Pemkot Fokuskan Kajian Bangunan Cagar Budaya di Kotagede
DANUREJAN-Pemerintah Kota Yogyakarta melalui Dinas Kebudayaan memfokuskan kajian bangunan cagar budaya di wilayah Kotagede pada tahun 2023. Mengingat cukup banyak objek bangunan di Kotagede yang dinilai berpotensi masuk kriteria bangunan cagar budaya. Kajian itu menjadi dasar untuk mengusulkan objek itu ditetapkan sebagai bangunan cagar budaya.
Kepala Bidang Warisan Budaya Dinas Kebudayaan Kota Yogyakarta Susilo Munandar mengatakan setiap tahun target dari Tim Ahli Cagar Budaya (TACB) mengkaji bangunan cagar budaya sekitar 20 objek. Untuk tahun 2023 pihaknya sudah melakukan rapat awal dengan TACB dan mengarah fokus di Kotagede.
“Kita konsentrasi di Kotagede. Nanti seluruh potensi yang ada di Kotagede akan kita rampungkan di tahun ini,” kata Susilo ditemui usai meninjau bangunan cagar budaya di Dinas Pendidikan Pemuda dan Olahraga Kota Yogyakarta, belum lama ini.
Dia menyebut objek bangunan di Kotagede yang akan menjadi kajian bangunan cagar budaya di antaranya bangunan benteng cepuri atau dikenal bokong semar di Kampung Dalem, Purbayan, Monumen Pacak Suji dan bangunan gardu listrik peninggalan Belanda atau babon anim di Pasar Kotagede. Selain itu bangunan- bangunan warisan budaya di sekitar kawasan between two gates Gang Rukunan di Kampung Alun-alun wilayah Purbayan.
“Bangunan di sekitar kawasan between two gates yang belum diusulkan akan kita kaji. Bangunan itu memiliki nilai sejarah penting. Seperti Pacak Suji itu (dibangun) saat penobatan Sri Sultan Hamengku Buwono IX,” paparnya.

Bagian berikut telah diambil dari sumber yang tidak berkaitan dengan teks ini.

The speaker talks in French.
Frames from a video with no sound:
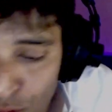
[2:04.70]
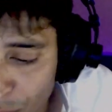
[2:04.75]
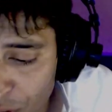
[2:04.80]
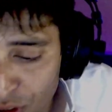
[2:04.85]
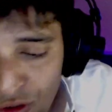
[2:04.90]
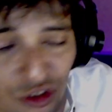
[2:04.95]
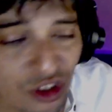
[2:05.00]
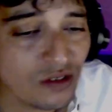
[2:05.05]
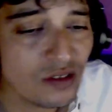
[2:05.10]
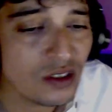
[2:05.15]
parce
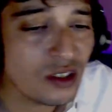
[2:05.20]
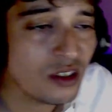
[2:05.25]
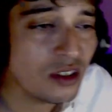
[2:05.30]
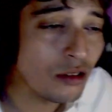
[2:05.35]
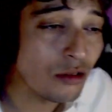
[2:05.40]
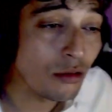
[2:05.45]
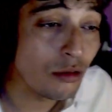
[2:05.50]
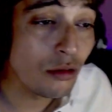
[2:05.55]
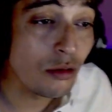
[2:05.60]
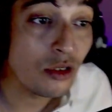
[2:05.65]
que j'avais
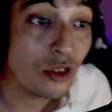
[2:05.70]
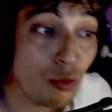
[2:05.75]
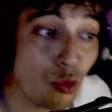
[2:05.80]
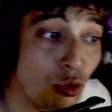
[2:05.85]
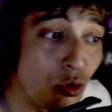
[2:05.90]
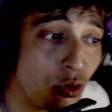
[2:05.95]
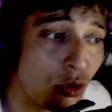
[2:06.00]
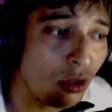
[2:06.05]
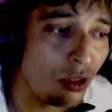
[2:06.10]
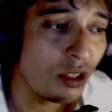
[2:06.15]
dit que
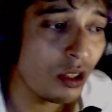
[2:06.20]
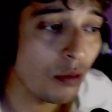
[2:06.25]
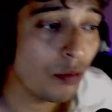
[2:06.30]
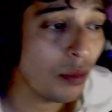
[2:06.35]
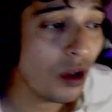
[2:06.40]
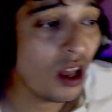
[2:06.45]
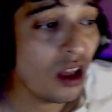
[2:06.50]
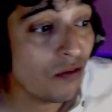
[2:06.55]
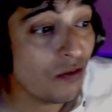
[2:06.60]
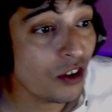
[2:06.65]
Zemmour n'était
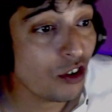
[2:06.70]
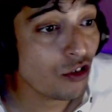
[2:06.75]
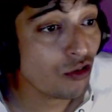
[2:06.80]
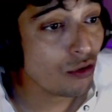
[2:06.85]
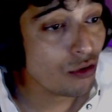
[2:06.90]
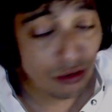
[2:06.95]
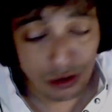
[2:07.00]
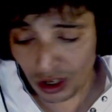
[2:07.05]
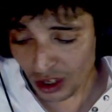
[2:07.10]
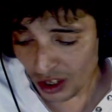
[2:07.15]
pas un
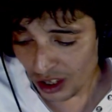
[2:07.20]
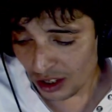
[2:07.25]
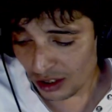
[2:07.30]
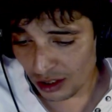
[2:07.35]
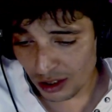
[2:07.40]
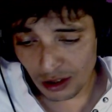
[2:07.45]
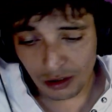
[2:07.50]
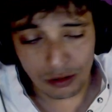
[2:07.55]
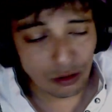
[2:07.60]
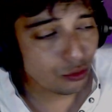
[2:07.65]
facho,
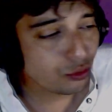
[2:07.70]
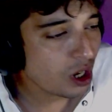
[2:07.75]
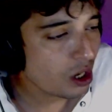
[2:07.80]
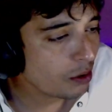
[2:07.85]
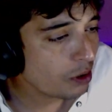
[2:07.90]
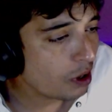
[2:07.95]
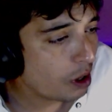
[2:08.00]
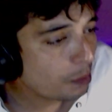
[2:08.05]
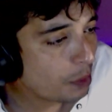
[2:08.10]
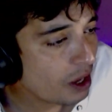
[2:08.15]
euh, en tout
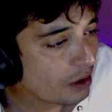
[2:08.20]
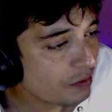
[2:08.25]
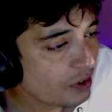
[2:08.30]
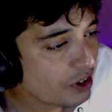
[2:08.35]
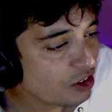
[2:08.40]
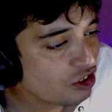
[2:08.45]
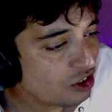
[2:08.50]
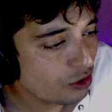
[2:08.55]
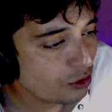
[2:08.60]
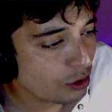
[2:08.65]
cas pas un
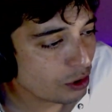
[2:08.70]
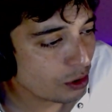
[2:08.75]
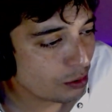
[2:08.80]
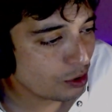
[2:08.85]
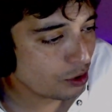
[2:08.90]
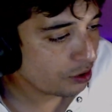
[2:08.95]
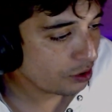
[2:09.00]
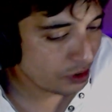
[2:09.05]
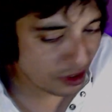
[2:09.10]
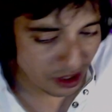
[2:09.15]
fasciste comme
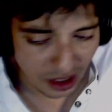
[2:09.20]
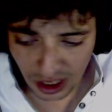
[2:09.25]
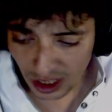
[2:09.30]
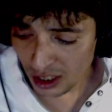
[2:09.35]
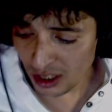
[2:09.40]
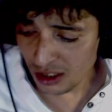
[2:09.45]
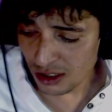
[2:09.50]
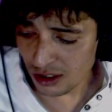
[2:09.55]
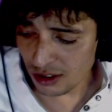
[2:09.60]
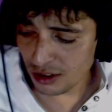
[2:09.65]
l'entendait
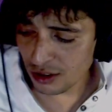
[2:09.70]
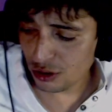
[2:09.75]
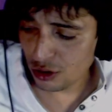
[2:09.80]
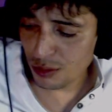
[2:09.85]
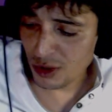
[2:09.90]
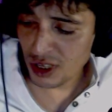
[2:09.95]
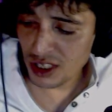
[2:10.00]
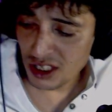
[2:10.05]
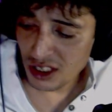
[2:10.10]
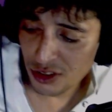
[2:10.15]
de
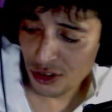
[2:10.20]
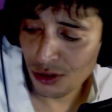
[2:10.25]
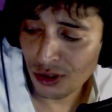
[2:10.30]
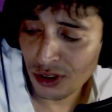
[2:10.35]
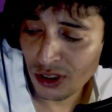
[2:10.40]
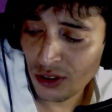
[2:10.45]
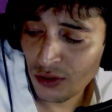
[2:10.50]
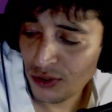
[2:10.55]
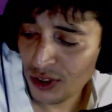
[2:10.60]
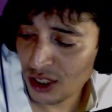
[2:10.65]
manière
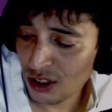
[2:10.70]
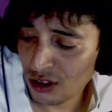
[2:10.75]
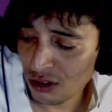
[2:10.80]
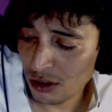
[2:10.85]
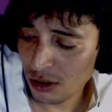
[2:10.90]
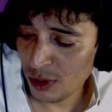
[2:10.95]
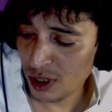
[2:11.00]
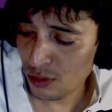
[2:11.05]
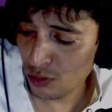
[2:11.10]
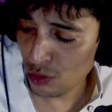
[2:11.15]
scientifique
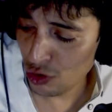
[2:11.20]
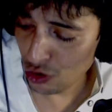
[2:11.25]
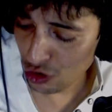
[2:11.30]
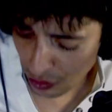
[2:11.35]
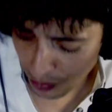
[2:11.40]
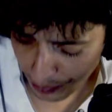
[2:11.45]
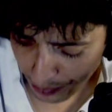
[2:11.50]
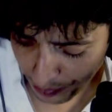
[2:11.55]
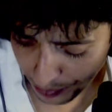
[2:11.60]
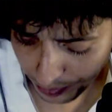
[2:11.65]

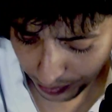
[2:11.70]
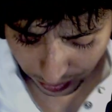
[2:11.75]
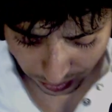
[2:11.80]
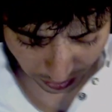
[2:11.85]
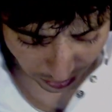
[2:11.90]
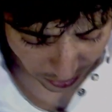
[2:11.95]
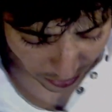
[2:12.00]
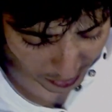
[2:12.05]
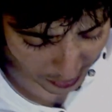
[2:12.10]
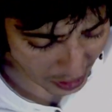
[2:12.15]
Badmunch
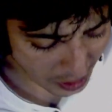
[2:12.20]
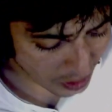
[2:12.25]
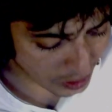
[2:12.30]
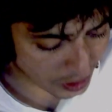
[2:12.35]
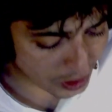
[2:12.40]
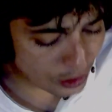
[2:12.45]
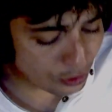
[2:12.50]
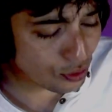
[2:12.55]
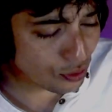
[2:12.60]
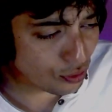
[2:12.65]

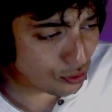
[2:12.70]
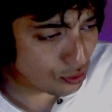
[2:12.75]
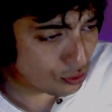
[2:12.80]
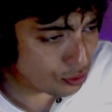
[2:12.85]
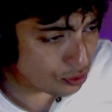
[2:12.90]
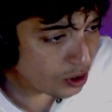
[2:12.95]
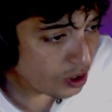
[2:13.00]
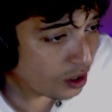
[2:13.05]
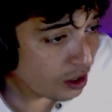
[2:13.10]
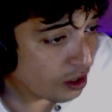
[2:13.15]
Et du
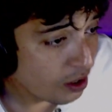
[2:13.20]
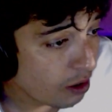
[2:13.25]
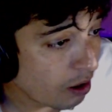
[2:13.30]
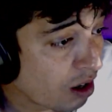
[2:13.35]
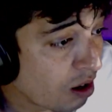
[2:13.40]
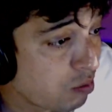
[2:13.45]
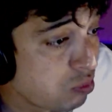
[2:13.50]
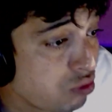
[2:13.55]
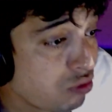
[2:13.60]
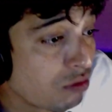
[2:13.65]
coup,
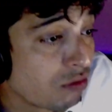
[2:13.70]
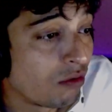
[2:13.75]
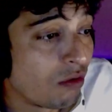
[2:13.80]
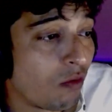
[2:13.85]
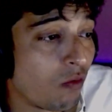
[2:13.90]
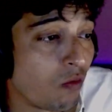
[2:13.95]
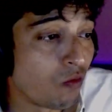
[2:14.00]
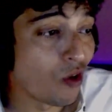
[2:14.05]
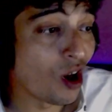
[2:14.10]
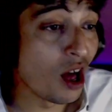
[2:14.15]
bon,
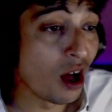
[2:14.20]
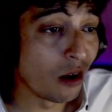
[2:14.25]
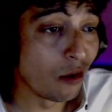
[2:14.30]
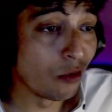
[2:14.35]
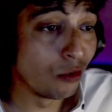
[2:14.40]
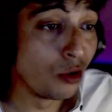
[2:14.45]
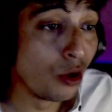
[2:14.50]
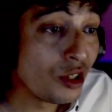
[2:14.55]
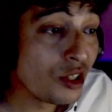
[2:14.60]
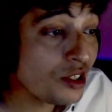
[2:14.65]
voilà,
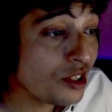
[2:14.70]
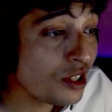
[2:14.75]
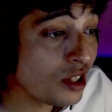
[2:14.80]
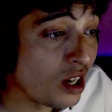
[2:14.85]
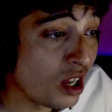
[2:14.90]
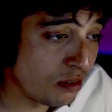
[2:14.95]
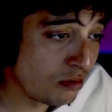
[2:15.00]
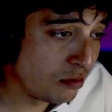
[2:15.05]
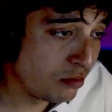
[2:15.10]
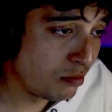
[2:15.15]
on était
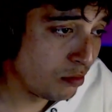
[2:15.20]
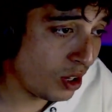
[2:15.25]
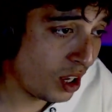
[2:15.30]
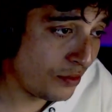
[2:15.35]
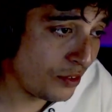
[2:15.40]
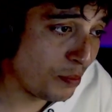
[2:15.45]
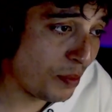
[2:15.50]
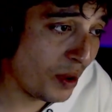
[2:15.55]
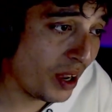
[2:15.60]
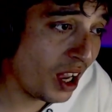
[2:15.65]
là. Bref,
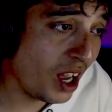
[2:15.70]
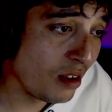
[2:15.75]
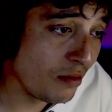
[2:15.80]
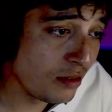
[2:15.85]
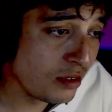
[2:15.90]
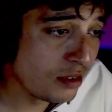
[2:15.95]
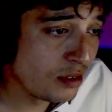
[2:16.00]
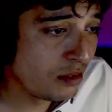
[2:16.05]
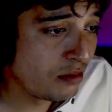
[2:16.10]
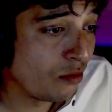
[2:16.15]
c'est pas grave.
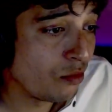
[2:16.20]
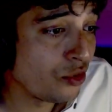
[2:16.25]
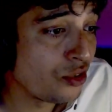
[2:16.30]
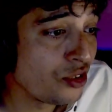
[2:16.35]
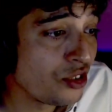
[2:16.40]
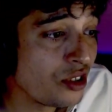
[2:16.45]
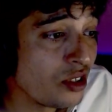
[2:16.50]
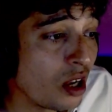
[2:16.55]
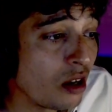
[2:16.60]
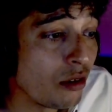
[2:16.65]
On se
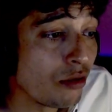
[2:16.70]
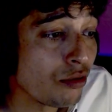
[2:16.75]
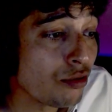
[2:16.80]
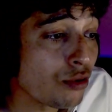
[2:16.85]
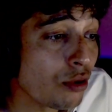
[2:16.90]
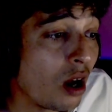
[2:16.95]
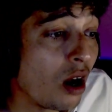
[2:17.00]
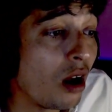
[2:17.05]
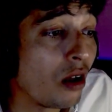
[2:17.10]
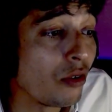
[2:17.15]
dit, allez,
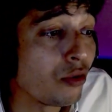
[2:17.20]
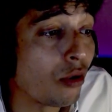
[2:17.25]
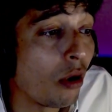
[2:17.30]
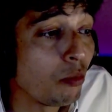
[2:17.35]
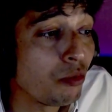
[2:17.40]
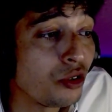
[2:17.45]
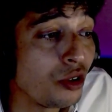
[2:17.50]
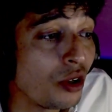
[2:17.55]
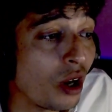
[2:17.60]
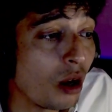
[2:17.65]
jusque-là, c'est un
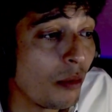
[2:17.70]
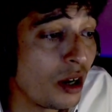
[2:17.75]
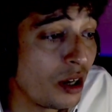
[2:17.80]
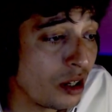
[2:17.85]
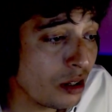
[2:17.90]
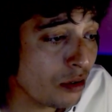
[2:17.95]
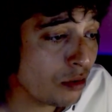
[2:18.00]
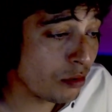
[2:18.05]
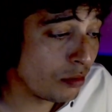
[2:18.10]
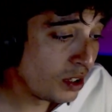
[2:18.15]
petit drama à
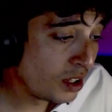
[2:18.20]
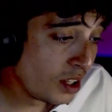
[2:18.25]
la con.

Susilo menyatakan beberapa kriteria bangunan cagar budaya antara lain usia lebih dari 50 tahun, memiliki gaya bangunan yang sama selama 50 tahun terakhir. Objek bangunan juga mempunyai arti penting bagi sejarah, pendidikan, agama dan masyarakat.
“Pada tahun 2023 dikaji, lalu TACB memutuskan apakah memenuhi kriteria-kriteria atau tidak. Jika memenuhi maka kita usulkan kepada walikota untuk ditetapkan sebagai bangunan cagar budaya. Kalau memenuhi kriteria bangunan cagar budaya tingkat DIY atau nasional kita usulkan sekaligus ke gubernur atau nasional,” terang Susilo.
Dalam proses kajian dan pengusulan bangunan cagar budaya, diakuinya dalam peraturan perundang-undangan tidak harus ada persetujuan pemilik bangunan. Namun dia menuturkan dahulu banyak bangunan cagar budaya maupun benda cagar budaya yang ditetapkan dalam rangka pelestarian tanpa diketahui pemilik, menyebabkan banyak masalah. Oleh sebab itu Dinas Kebudayaan Kota Yogyakarta dalam prosesnya tetap meminta izin kepada pemilik bangunan.
“Ketika akan melakukan kajian itu kami minta izin permisi dulu kepada pemilik bangunan. Dengan komunikasi seperti itu, sebagian besar pemilik bangunan bisa menerima. Setelah ditetapkan jadi bangunan cagar budaya, pemerintah juga hadir. Misalnya setiap tahun ada pemberian apresiasi hadiah yang bisa membantu melestarikan,” jelasnya.
Menurutnya kekayaan bangunan yang diduga sebagai cagar budaya di Kota Yogyakarta lebih banyak dibandingkan kabupaten lain di DIY. Saat ini ada sekitar 179 bangunan cagar budaya di Kota Yogyakarta yang ditetapkan walikota, gubernur dan pemerintah pusat. Sebagian besar bangunan itu berada di lima kawasan cagar budaya di Kota Yogyakarta yaitu Kraton, Pakualaman, Malioboro, Kotagede, dan Kotabaru. Namun demikian dia menyampaikan ada juga beberapa bangunan cagar budaya di luar 5 kawasan cagar budaya di Kota Yogyakarta.(Tri)
Keterangan foto dari atas:
1.Bangunan di kawasan between two gates gang rukunan Kampung Alun-alun Kotagede
2. Monumen Pacak Suji di dekat Pasar Kotagede
3. Bangunan gardu listrik peninggalan Belanda di kompleks Pasar Kotagede.
4. Bangunan Benteng Cepuri Kotagede atau dikenal bokong Semar.